Resources accompanying the paper "Structured knowledge: Have we made progress? An extrinsic study of KB coverage over 19 years"
- aol_query.txt: text file containing queries from AOL
- marco_query.txt: text file containing queries ("marco" data)
- web_query.txt: text file containing queries ("web questions")
- query_filtering_cascaded.py: python program to filter queries based on specific criteria
- wiki_analysis.py: python program to analyse the wikipedia and wikidata entitty content based on revision dates
- mini_sample-input.csv: sample input file for "wiki_analysis.py" containing Wikidata Q-code entries
- README.md: this file
The programs have been coded using Python 3. To run these one has to have Python 3 or above installed in their systems. Additionally you need the following packages to be installed:
- nltk: To work with language data.
- re: To work with regular expressions.
- requests: To enable sending HTTP requests using python programs.
- csv: To create and work with csv files.

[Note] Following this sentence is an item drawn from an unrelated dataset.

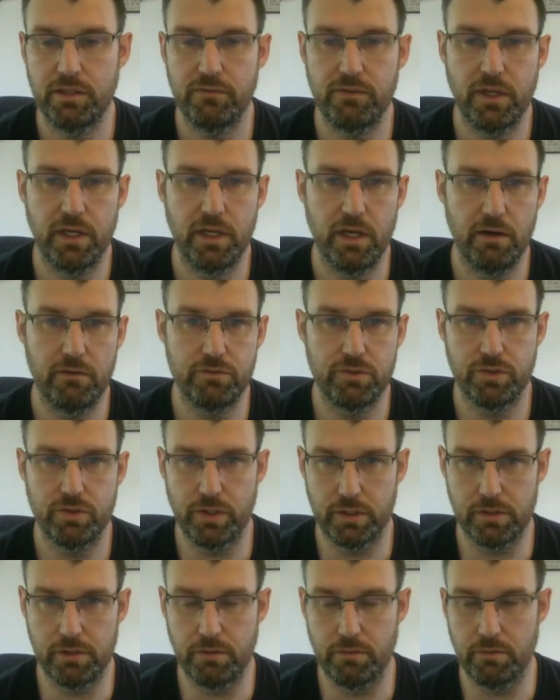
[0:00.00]
if they have
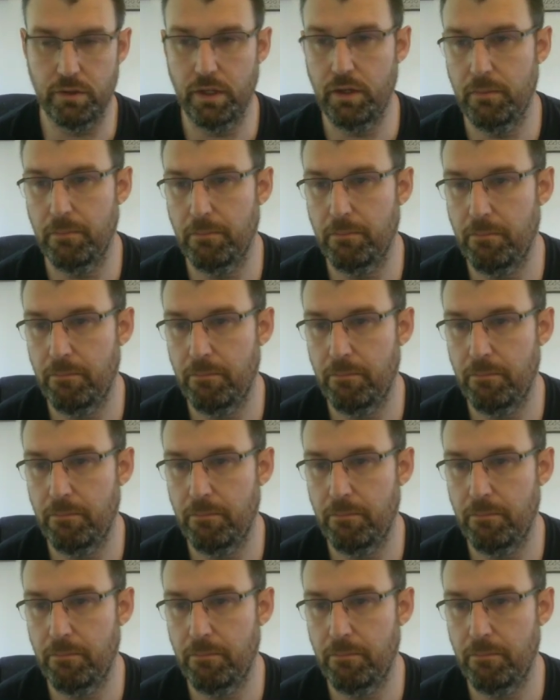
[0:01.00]
tricked you, right?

- collections.abc: Provides a series of Abstract Base Classes for container interface.
- pandas: To make operations for manipulating csv tables.
- datetime: To work with dates as date objects. The statements required to import these are included in the program, and so one does not need to explicitly write them while executing the programs.

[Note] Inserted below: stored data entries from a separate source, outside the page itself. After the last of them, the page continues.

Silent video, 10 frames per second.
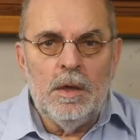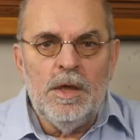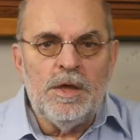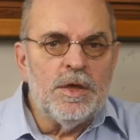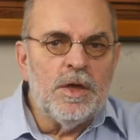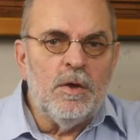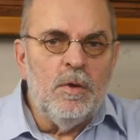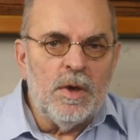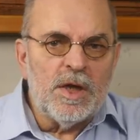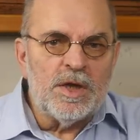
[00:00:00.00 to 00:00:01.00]
This is a
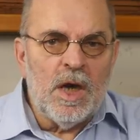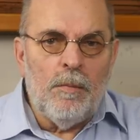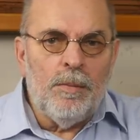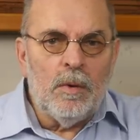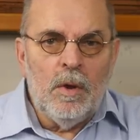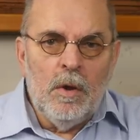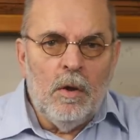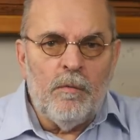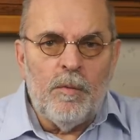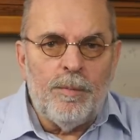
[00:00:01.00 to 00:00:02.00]
good example
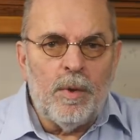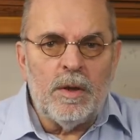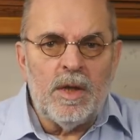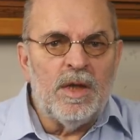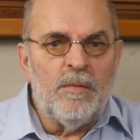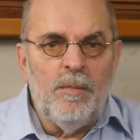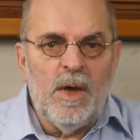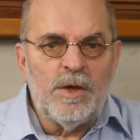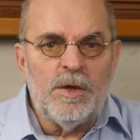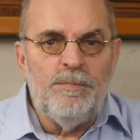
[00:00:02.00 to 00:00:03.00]
of a product that
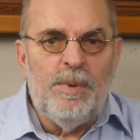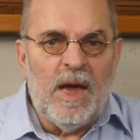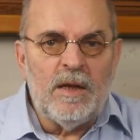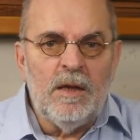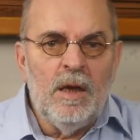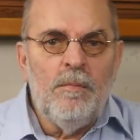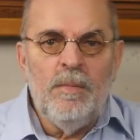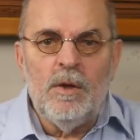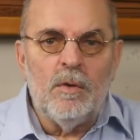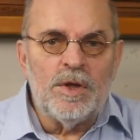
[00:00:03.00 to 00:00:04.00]
measures bad
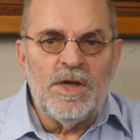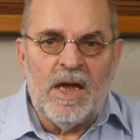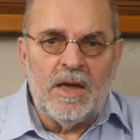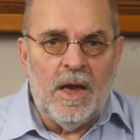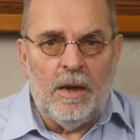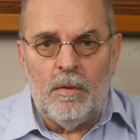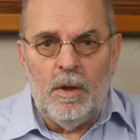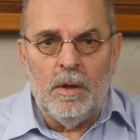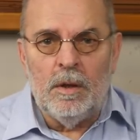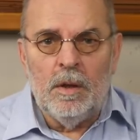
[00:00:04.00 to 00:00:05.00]
because it had an
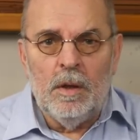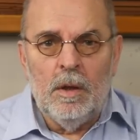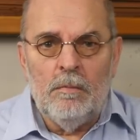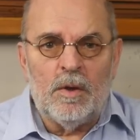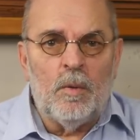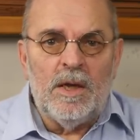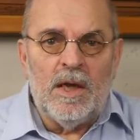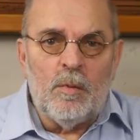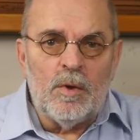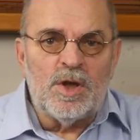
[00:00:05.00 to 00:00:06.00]
error but when
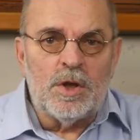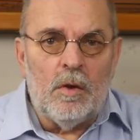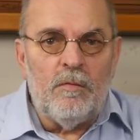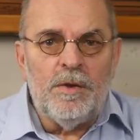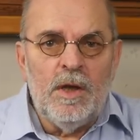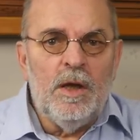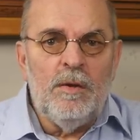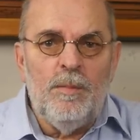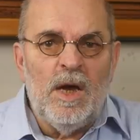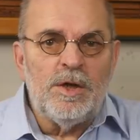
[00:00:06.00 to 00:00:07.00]
that was solved
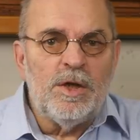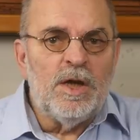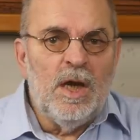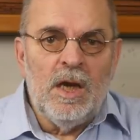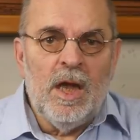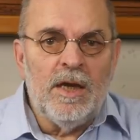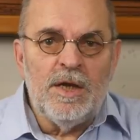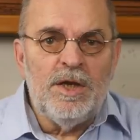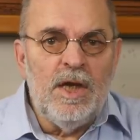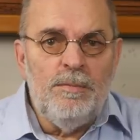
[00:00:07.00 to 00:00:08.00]
it measures like
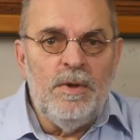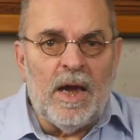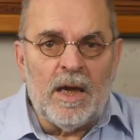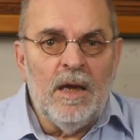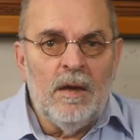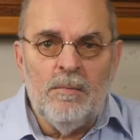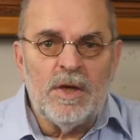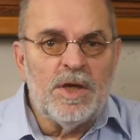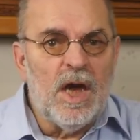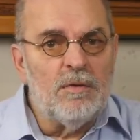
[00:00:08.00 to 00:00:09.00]
a cheap DAC
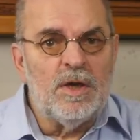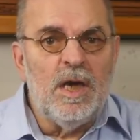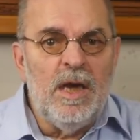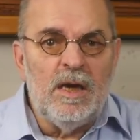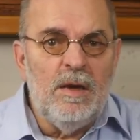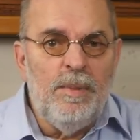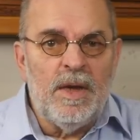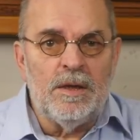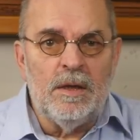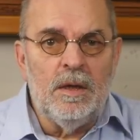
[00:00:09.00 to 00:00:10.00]
but sounds clearly
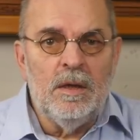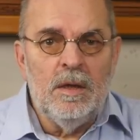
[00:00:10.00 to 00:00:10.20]
better.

To execute the program from the command shell, do the following steps:
- You need to make sure that you have the query files in the same folder from which you are trying to execute the programs.
- To execute the program and generate the required results, type the following after the prompt appears:
- (i) python query_filtering_cascaded.py
- (ii) python wiki_analysis.py
-
Output of executing statement (i): This program will produce a file named "result_cascading.txt" that will contain all the statistics after the filters are applied to the respective query files. Apart from that it will also produce intermediate filtered versions of the query files namely (all filters are applied in a cascaded manner):
- Files derived out of "marco_query.txt":
- marco_question_word.csv: filtered file containing queries that contain question words
- marco_first_question_word.csv: filtered file containing queries whose first word is a question word
- marco_named_entity.csv: filtered file containing queries that contain named entities
- marco_temporal_markers.csv: file containing queries such that temporal markers are filtered out
- marco_how_to_can.csv: file containing queries such that queries of the form "how to..." and "how can..." are filtered out
- marco_all_filtered.csv: file containing queries such that queries containing personal pronouns are filtered out
Similary for the other query files, the following output files will be generated having similar meaning:
- Files derived out of "web_query.txt":
- web_question_word.csv
- web_first_question_word.csv
- web_named_entity.csv
- web_temporal_markers.csv
- web_how_to_can.csv
- web_all_filtered.csv
- Files derived out of "aol_query.txt":
- aol_question_word.csv
- aol_first_question_word.csv
- aol_named_entity.csv
- aol_temporal_markers.csv
- aol_how_to_can.csv
- aol_all_filtered.csv
- Files derived out of "marco_query.txt":
-
The list of various question words, personal pronouns and temporal markers used for the above filtration are as follows:
- question_word=["what","What","How","how","When","when","Where","where","Why","why","Which","which","who","Who"]
- personal_pronoun=["I","i","you","You","your","Your","my","My"]
- temporal_markers=["today","Today", "yesterday","Yesterday", "tomorrow","Tomorrow","last","Last","now","Now" ]
-
Output of executing statement (ii): This program will take input from a file that is specified by the variable "topicname" in the program (suppose that the input file is topicname.csv). It will likewise produce an outputfile named topicname_out.csv that contains the analysis. A sample input file is provided with this submission ("mini_sample-input.csv") which will thereby produce an output file named "mini_sample-input_out.csv".